Il n’en demeure pas moins que cette nouvelle disposition de l’État dominicain à notre égard devrait dessiller les yeux aux éternels naïfs qui croient encore aveuglément à l’amitié fraternelle entre les deux pays qui se partagent l’île d’Haïti. Pour le bien de nos deux populations, il conviendrait que nous puissions maintenir des rapports strictement empreints de respect mutuel et de civilité. La réciprocité devait être un principe fondamental sur lequel construire et développer ces relations. Pour le reste, en ce qui concerne nos relations d’État à État, on devrait se contenter de viser la satisfaction de nos intérêts nationaux, sans plus, et éviter de verser inconsidérément dans de grandes effusions, de quelque nature que ce soit. Pour ma part, trop de contentieux historiques, trop de disparités dans nos niveaux de développement national, trop d’intérêts contradictoires nous séparent, pour espérer vivre en parfaite symbiose, comme des peuples frères se partageant ce bout de terre. Et cette muraille fortifiée, érigée entre nos deux peuples, s’il en était encore besoin, n’est qu’une autre illustration de cette réalité, dont, pour ma part, je pourrais bien me passer. En effet, cela fait déjà assez longtemps que je constate cette inimitié pour ne plus me bercer de l’illusion dangereuse d’une utopique fraternité haïtiano-dominicaine.
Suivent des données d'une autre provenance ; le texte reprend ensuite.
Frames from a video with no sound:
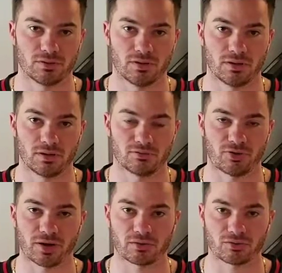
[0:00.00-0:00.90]
uh,
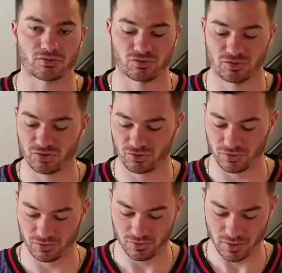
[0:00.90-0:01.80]
finals
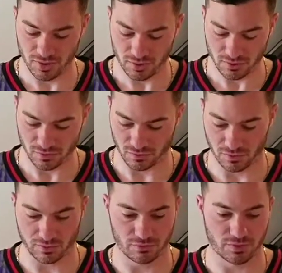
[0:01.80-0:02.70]
t-shirt.
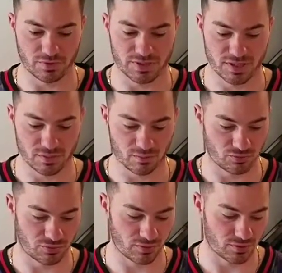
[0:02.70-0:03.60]
So for the teams
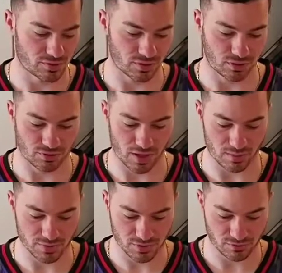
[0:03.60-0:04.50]
for the Toronto
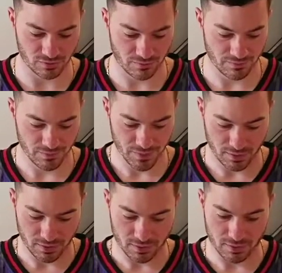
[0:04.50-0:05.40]
Raptors.
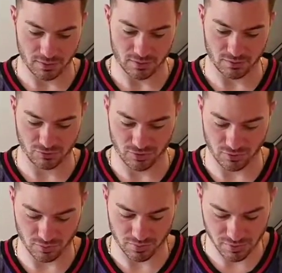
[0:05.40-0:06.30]
Uh, I'm just going
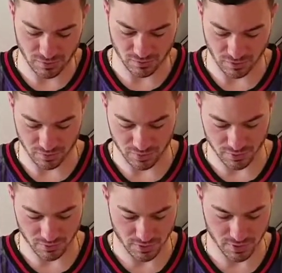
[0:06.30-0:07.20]
to open this up
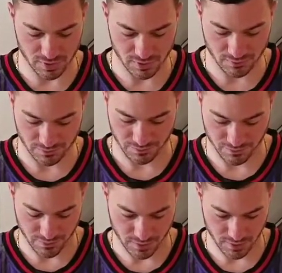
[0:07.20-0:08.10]
right away.
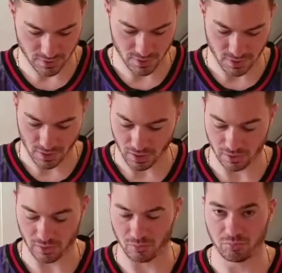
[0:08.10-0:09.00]
I
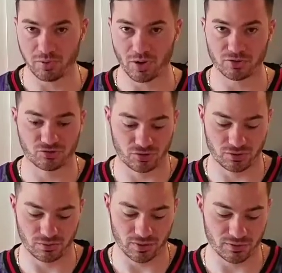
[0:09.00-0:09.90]
got a bunch on
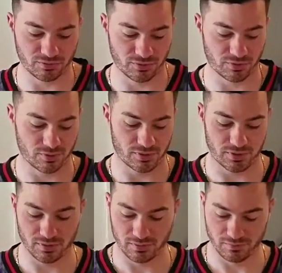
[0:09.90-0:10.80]
the way for
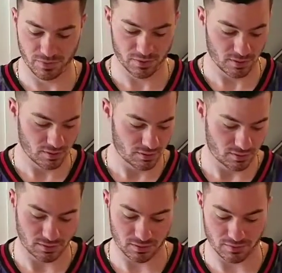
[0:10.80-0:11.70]
the
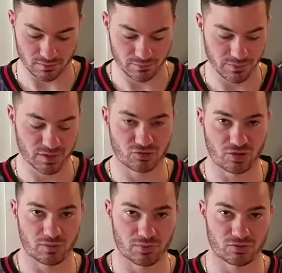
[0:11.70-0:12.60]
um, the
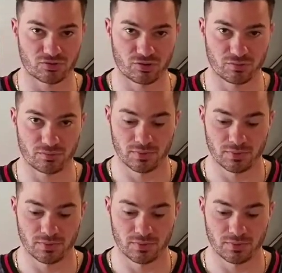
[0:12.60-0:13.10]
championship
Je sais bien que des rapports interpersonnels idylliques, tissés individuellement, détonnent souvent dans ce paysage aride et politique, marqué au coin de la discrimination stridente et xénophobe à l’égard de la population haïtienne en général. Ils sont comme autant de «flè dizè» couchées à ras-le-sol, que les ronces couvrent de leurs épines pour qu’elles n’éclosent pas à la lumière de la vraie fraternité entre nos peuples. J’ai entendu quelques rares échos de protestation d’associations de la société civile de nos voisins et même de quelques-uns de leurs élus qui bravent leurs furies politiques, pour entonner ce vœu d’amitié. Mais leurs voix sont couvertes par le rugissement des fauves qui détiennent le haut du pavé. Peut-être faudra-t-il juste en prendre son parti, tant qu’à y être. Il faut savoir parfois se contenter de vivre selon les faits et non selon ses souhaits. «Renmen moun ki renmen w», comme le dit un refrain de l’Orchestre Tropicana. Et pour le reste, il faut s’occuper de ses affaires, prendre soin de développer le pays, d’y construire et de renforcer des institutions qui lui permettront d’avancer vers cet objectif, sans se laisser distraire par des gestes qui ne sont pas nouveaux et qui devraient plutôt nous blinder dans notre détermination de relever, à terme, le défi de faire mieux. Peut-être, alors, lorsque le temps sera plus propice pour ce faire, une liane de concorde pourra enlacer ces deux peuples. Mais d’ici là, je garde mes utopies sous le boisseau de l’implacable réalité qui est nôtre, aujourd’hui.